もし、僕が今現役だったとしたら、「実戦感覚」に関するトレーニングを多めに入れるでしょうね。おそらくチームとしても、そっちに時間は割くとは思いますが、ピッチング練習を行うにしても必ずバッターを立たせるとか。連携プレーやけん制などの確認も必要だと思います。

――開幕しても当分は無観客での開催です。選手のモチベーションなどに影響は?

 これは相当雰囲気が異なるので、かなり影響はあると思います。僕だったら、絶対的に嫌ですね。
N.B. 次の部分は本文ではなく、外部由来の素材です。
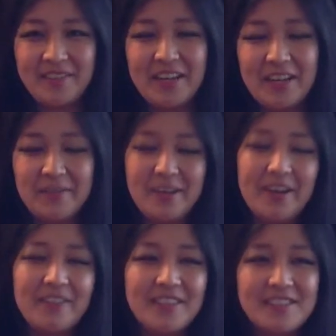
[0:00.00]
right? I mean,
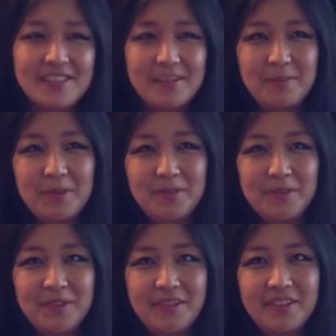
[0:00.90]
obviously,
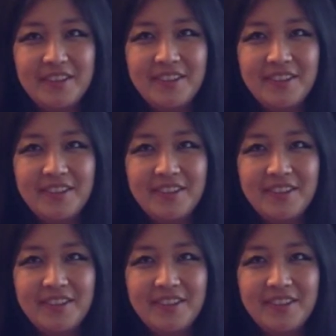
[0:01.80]
people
ゲーム慣れしている選手だと、お客さんが入っている雰囲気を感じて、集中力を高めているルーティーンがあったりしますし、そういう選手は、ほどよい緊張感を集中力にかえることができるんですね。そういう高揚感があきらかに減りますから、ベテラン選手ほど、やりにくいと感じると思います。

 ただ、無観客というのはアマチュア野球に近いものがありますから、新人の選手にとっては、優しい環境かもしれませんね。僕も初めてプロのマウンドにたった時は、お客さんの雰囲気にひるみましたから(笑)。特にソフトバンクの声援はマウンドが揺れるんですよ……あれは怖かったですね。

――交流戦、オールスターゲームは中止となりましたが、クライマックスシリーズ(以下・CS)に関しては、セ・リーグが中止、パ・リーグは検討中と意見が割れています。足並みがそろっていないように感じますが?

 もちろん、セ・パで一緒にするのがすっきりしていちばん良いとは思いますが、そもそもリーグが二つに分かれているので、別にいいんじゃないかなと個人的には思います。

 僕が千葉ロッテマリーンズでプレーしていた2005年は日本一になりましたけど、そもそもセ・リーグにはCSはなかったですし、パ・リーグはこれまでも新しい歴史を作ってきた背景がありますからね。

 実際やはり盛り上がりますし、CSがあるからこそ、リーグ優勝が決まった後でも個人タイトルだけに注目がいくっていうのが減りましたし、最後の最後まで何かしら6球団が絡んでくるっていうのは、選手たちにとってもやりがいがありますよ。

 また、球団の資金面というところでもCSの役割は非常に大きい。今年は特に。こういうコンテンツができるのであれば、やるべきだと思います。